#### THE TASK
Looking at the records below, count how many lines contain the string "video". Give that number alone.

#### DATASET
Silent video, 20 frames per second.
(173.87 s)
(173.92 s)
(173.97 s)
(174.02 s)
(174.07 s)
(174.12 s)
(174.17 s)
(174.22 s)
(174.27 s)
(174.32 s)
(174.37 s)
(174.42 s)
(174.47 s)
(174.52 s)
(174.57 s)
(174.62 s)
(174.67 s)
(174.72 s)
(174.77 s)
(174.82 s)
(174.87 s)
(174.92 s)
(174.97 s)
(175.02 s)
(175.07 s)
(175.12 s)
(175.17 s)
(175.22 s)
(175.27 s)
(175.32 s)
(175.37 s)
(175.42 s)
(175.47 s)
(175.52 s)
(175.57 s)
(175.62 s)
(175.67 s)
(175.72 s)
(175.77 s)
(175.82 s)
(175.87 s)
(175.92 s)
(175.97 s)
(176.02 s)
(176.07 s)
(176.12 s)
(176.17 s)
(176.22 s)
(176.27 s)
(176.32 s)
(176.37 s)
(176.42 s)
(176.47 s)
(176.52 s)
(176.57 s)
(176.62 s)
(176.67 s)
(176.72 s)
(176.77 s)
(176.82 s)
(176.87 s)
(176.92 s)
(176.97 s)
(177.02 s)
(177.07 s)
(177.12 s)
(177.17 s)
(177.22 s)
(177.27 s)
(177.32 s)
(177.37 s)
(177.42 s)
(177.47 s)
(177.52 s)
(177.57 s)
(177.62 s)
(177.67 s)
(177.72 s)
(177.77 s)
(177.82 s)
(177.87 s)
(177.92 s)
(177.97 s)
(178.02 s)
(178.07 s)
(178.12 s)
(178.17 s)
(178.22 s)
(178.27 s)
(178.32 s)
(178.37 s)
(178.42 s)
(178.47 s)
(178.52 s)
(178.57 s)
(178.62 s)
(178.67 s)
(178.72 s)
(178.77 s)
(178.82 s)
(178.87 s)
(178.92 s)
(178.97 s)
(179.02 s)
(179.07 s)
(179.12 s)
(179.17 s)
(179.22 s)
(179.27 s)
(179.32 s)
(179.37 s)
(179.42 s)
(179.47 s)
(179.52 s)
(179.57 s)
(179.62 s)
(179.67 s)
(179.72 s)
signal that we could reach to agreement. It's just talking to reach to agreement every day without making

* * *

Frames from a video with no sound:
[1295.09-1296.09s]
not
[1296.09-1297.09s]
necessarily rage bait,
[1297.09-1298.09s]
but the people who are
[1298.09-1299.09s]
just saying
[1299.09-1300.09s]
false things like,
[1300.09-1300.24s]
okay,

...

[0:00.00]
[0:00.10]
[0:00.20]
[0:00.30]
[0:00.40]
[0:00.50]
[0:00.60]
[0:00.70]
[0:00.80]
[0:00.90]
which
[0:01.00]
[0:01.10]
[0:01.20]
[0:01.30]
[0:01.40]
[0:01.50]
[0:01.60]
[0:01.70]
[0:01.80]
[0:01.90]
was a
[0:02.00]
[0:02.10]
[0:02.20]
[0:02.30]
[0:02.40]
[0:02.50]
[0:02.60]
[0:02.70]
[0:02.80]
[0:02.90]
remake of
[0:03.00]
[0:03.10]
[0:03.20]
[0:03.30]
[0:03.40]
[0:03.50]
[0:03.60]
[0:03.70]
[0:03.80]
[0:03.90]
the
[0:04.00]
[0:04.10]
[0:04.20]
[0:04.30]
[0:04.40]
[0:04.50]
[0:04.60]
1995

#### TASK RESPONSE
2